As an art major in college I frequently didn’t have adequate resources for materials, so I feel grateful to be able to create now with more freedom both in terms of having a good inventory of materials and time, as I’m retired. It’s not necessary for me to sell my work to be able to continue to create.

What impact do you want to have with your work?

My work is not statement making, just designed to enhance the wearer. It’s amazing to think that someone would select to wear a piece of my jewelry, when they could wear anything.

Margo, an active member of the Bead Society of New Mexico, also serves as Classes and Special Events Manager for the not-for-profit organization.
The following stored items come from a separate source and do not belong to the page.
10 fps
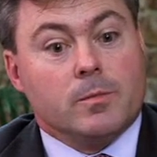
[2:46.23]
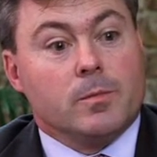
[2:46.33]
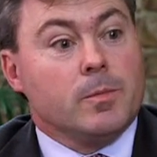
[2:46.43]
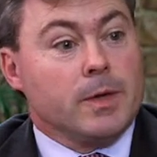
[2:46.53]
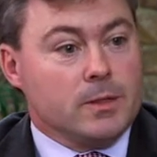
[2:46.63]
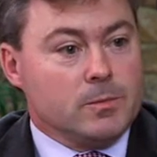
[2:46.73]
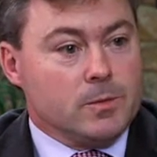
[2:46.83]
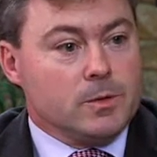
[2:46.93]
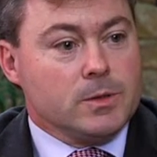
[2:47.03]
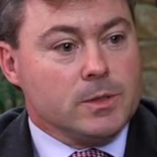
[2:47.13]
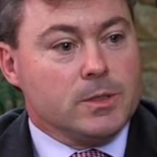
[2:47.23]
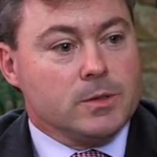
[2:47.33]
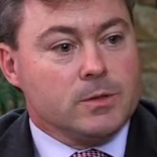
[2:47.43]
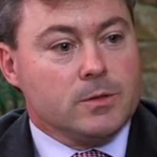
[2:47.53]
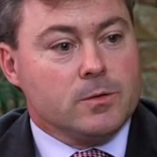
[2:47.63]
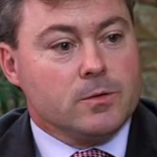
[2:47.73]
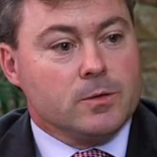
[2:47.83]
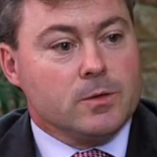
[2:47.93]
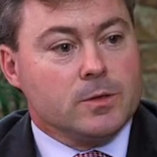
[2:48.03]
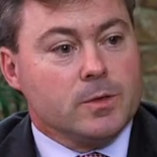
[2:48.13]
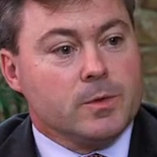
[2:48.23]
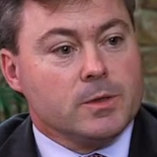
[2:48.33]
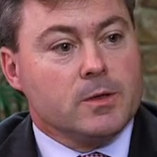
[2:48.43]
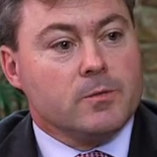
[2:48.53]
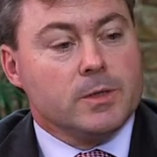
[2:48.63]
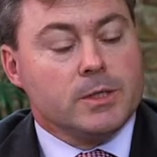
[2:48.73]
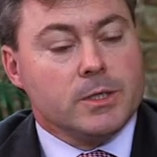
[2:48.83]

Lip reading: make some good decisions on some of the stuff we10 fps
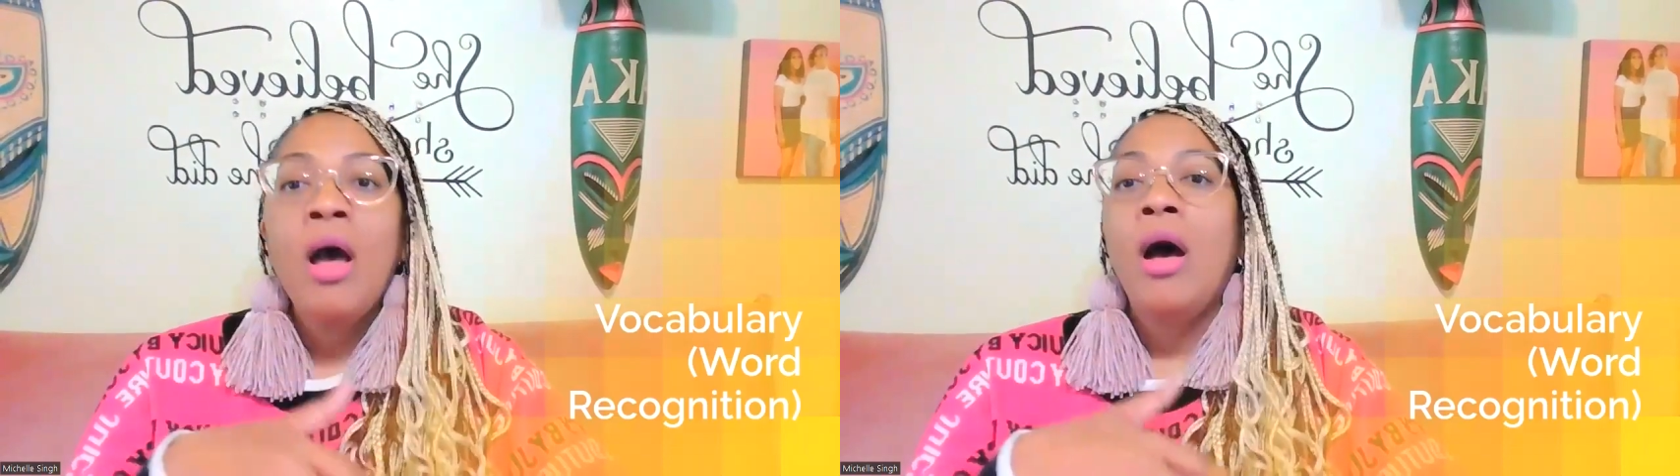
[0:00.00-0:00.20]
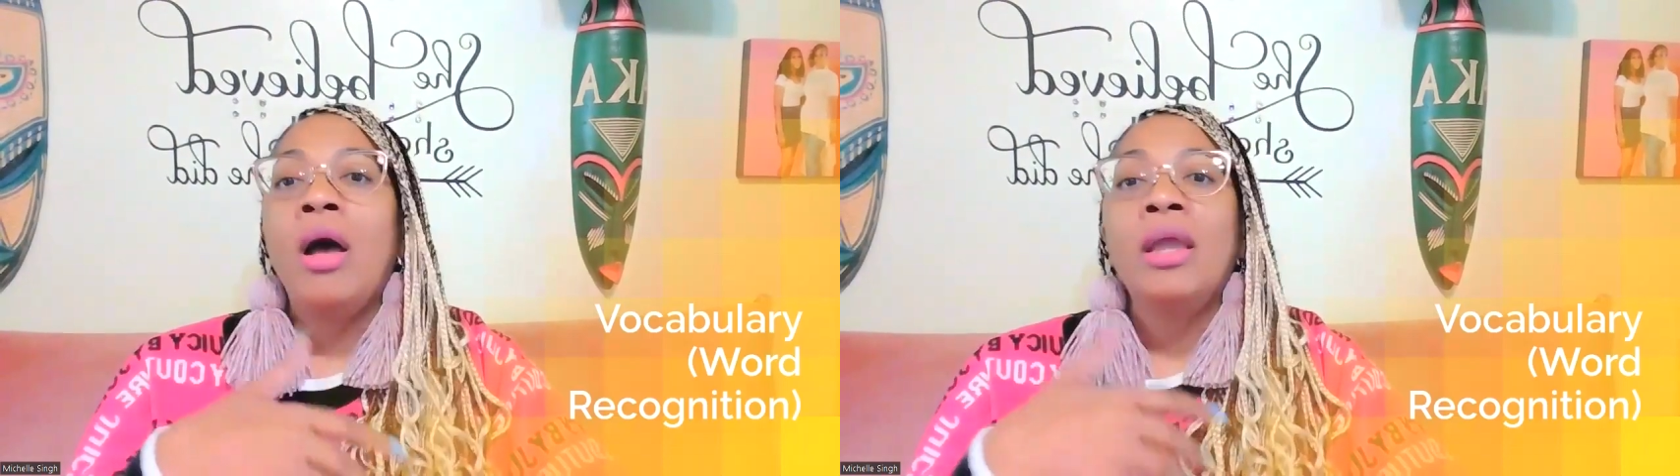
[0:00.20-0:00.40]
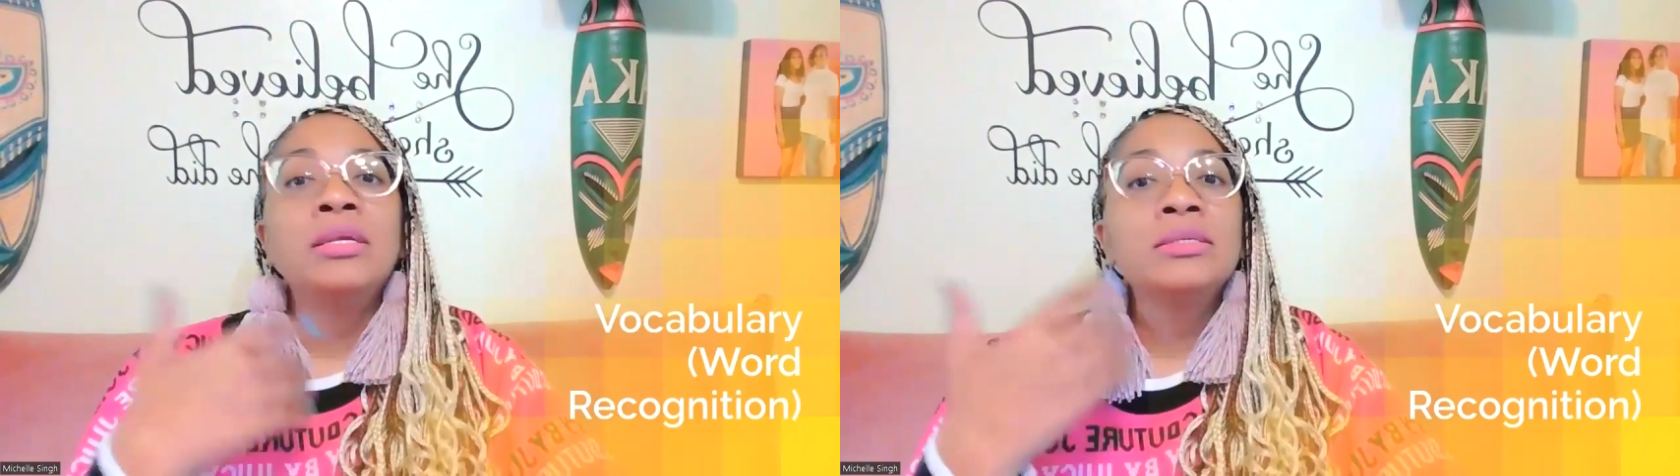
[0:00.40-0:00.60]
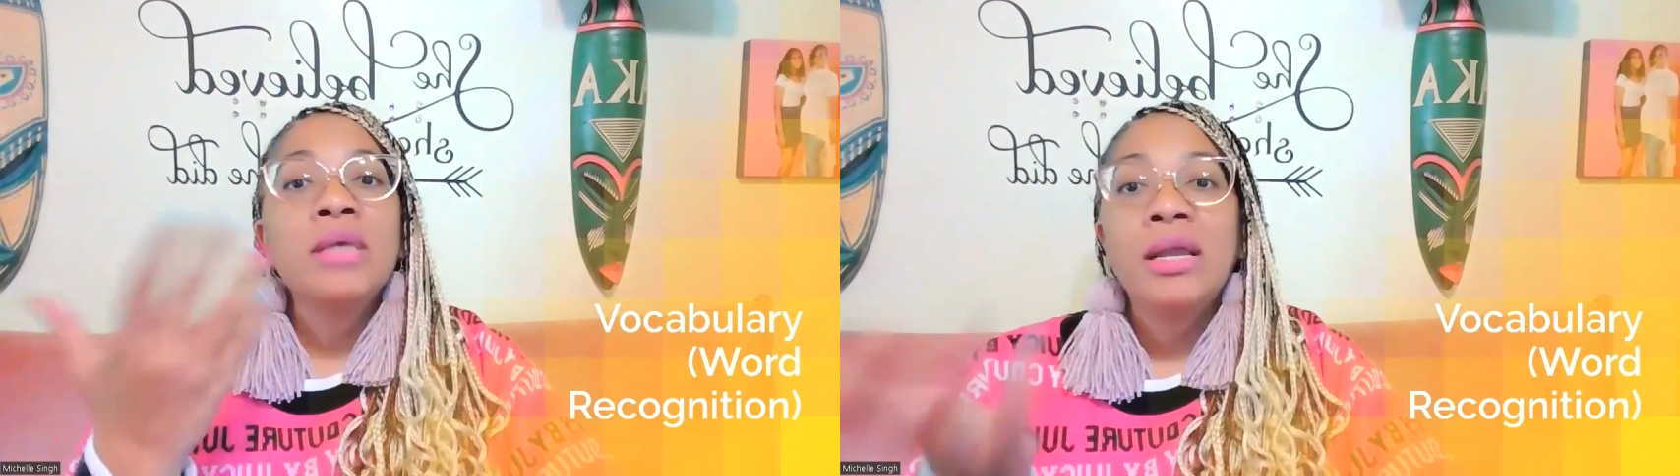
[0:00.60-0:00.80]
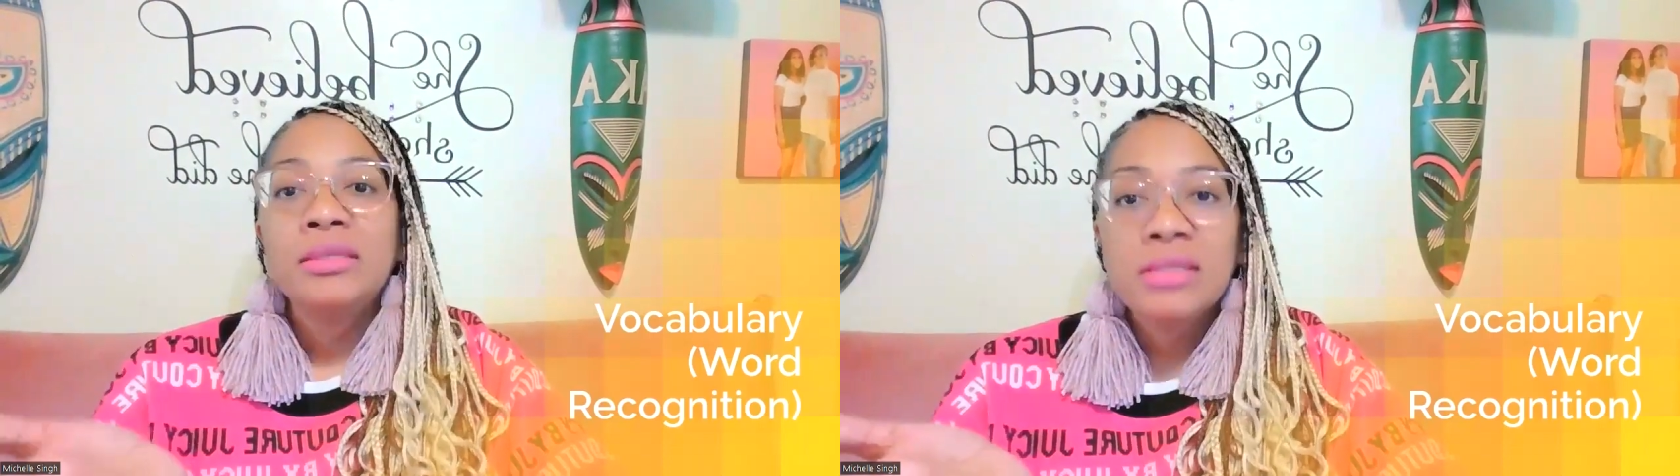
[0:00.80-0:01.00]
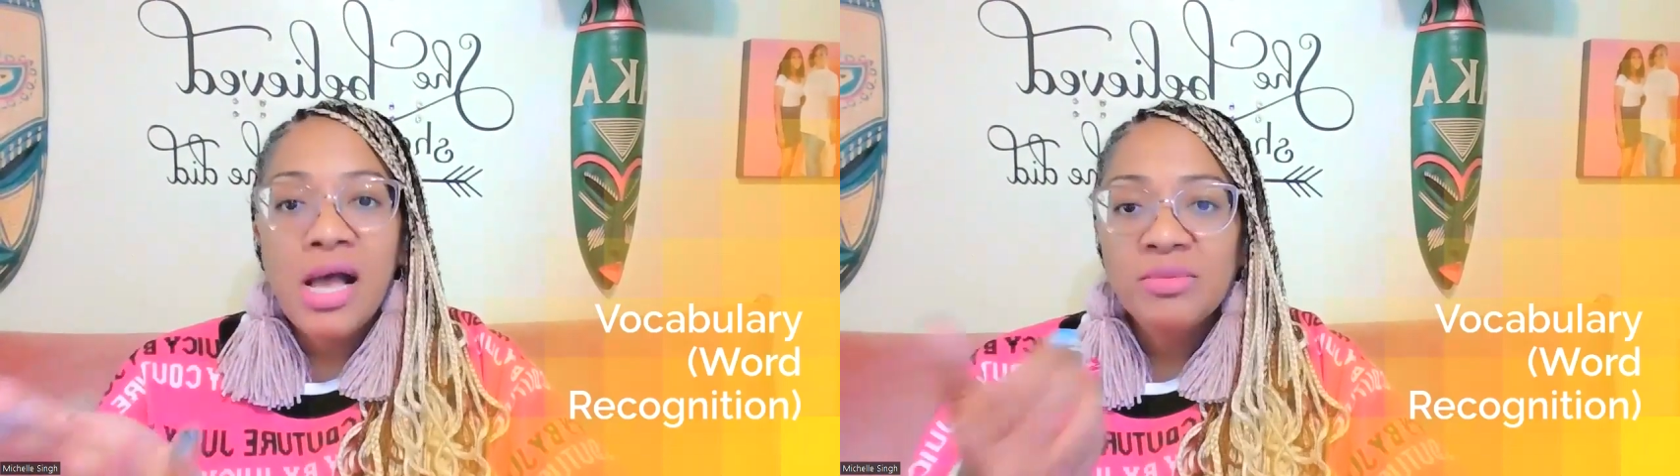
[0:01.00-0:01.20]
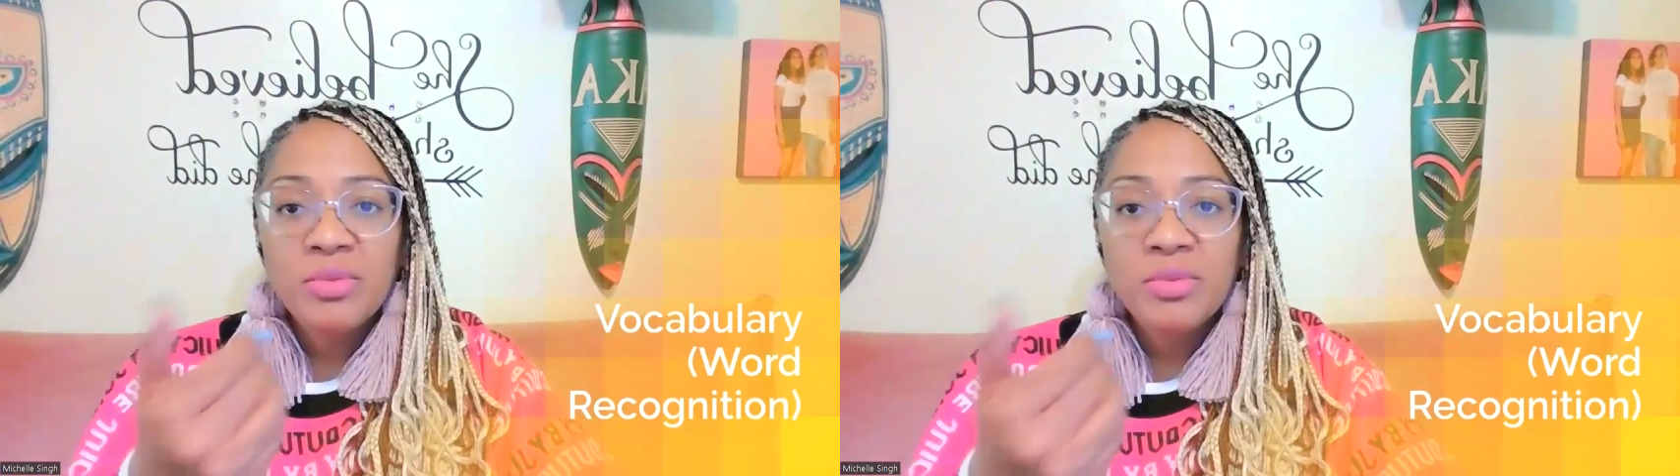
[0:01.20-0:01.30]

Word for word: Uh, in a science class,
In December, she and Kenny Hallstead previewed the bird bead class they will present at Beadfest 2017 in Santa Fe.

Mary Ellen Beads Albuquerque supplied this photo which represents the Bead Birds from Margo Yee's class.

©2016, Kenny Hallstead and Margo Yee, Bead Birds

There’s still time for you to register for Bead Bird, a special presentation of Beadfest Santa Fe 2017. 

Don’t miss an opportunity to play. Explore the whimsical side of creativity with bead artist Margo Yee.

Disclosure: I had the opportunity to participate in the Bead Bird class and can heartily endorse the experience. Meet Ratana, my bead bird.

Meet Rentana Bead Bird created by Mary Ellen Merrigan of Mary Ellen Beads Albuquerque during a class by bead artist Margo Yee.